Dari hari kehari Ibu Dwi itu semakin parah walapun tidak terlihat keluar atau tetangga ini sedikit menyakitkan pada saat itu Dwi masuk ke SMP tepatnya SMP PGRI 5 Cimahi, disitu Dwi semakin kacau karena SMP itu terkenal kurang baik dan benar saja waktu berjalan selama 3 tahun SMP Dwi tidak pernah mengerjakan PR semua mata pelajaran mengerjakannya 30 menit sebelum masuk atau kebut semalam itupun asal asalan dan paling menyedihkan adalah Dwi tidak pernah sholat, hanya maghrib saja. Sampai tibanya lulus SMP Dwi harus menyelesaikan tugas akhirnya jika ingin lulus karena Dwi gagal dalam ujian praktik sholat, Dwi harus memberi buku iqra agar tuntas tugasnya. Pada saat itu juga Dwi sudah memikirkan ingin lanjut sekolah dimana yaitu mengikuti teman main PSnya yaitu di SMK TI Garuda Nusantara disini Dwi seperti menemukan jalan baru karena Dwi juga belajar mengaji itupun dipaksa oleh ibu saya yang waktu itu keadaannya stabil. Pada SMK Dwi selalu dipanggil nama tengahnya yaitu Agus baginya tidak masalah karena sama saja mulai disitulah Agus memiliki banyak teman pada kelas X, akan tetapi full 2 semester Agus bermasalah dengan tugas-tugasnya sama seperti pada saat SMP Agus tidak mengerjakan PR sampai saat kenaikan kelas Agus harus membuat perjanjian dengan materai 6000, disitu tertulis “Berjanji harus mengerjakan semua tugasnya.” Ini semua karena Agus setiap pulang sekolah tidak langsung pulang tetapi main ke daerah lembang keatas dari mulai tangkuban perahu sampai perbatas menuju subang.

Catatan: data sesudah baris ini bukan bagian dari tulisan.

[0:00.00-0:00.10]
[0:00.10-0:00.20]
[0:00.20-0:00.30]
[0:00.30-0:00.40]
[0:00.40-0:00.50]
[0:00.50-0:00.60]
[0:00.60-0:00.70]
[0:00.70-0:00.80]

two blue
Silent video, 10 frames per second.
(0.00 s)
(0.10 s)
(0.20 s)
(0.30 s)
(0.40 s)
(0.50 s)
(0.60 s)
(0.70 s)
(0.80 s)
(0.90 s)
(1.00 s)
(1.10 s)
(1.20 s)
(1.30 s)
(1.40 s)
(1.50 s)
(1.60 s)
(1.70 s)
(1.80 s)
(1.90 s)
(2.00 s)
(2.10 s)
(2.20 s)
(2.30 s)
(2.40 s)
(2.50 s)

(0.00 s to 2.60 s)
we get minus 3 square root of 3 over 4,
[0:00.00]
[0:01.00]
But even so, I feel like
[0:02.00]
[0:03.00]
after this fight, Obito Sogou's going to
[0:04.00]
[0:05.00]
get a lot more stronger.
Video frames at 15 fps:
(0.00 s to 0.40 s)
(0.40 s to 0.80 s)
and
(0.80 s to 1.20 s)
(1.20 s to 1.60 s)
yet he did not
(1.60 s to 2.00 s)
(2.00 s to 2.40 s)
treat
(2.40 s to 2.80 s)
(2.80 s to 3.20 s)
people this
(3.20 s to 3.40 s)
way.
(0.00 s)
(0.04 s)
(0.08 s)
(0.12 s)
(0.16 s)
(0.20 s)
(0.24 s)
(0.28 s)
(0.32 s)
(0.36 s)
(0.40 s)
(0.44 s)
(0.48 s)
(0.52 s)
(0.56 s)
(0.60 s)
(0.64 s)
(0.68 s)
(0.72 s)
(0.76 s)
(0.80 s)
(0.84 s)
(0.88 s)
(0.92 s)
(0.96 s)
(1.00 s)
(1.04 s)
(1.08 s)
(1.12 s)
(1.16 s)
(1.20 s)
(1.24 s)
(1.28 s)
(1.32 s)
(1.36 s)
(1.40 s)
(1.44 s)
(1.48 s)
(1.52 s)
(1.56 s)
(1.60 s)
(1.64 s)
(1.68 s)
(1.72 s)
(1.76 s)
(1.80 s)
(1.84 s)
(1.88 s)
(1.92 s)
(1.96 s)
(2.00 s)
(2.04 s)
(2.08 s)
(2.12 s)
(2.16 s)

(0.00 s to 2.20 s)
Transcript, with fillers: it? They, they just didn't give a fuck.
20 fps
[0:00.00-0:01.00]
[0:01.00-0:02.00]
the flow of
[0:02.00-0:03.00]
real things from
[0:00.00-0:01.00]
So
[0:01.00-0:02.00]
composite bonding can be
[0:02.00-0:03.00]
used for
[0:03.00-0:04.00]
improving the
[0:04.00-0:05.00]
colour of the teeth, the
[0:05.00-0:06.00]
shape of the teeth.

Agus masih kebingungan dalam mencari hidup yang sesungguhnya itu seperti apa sampai tiba dimana Agus terbesit akan mati disaat itu juga, mulai dari situ Agus berfikir "Jika saya mati tapi saya tidak akan masuk surga." mulai dari situ juga Agus berubah dimana Agus naik ke kelas XI.
Pikiran itu terbesit karena Ibunya sekali lagi mengamuk di hadapan Agus kembali karena permasalahan dengan keluarga suaminya sendiri/ Bapa Agus, Agus yang makin beranjak dewasapun heran kenapa ini masih terjadi.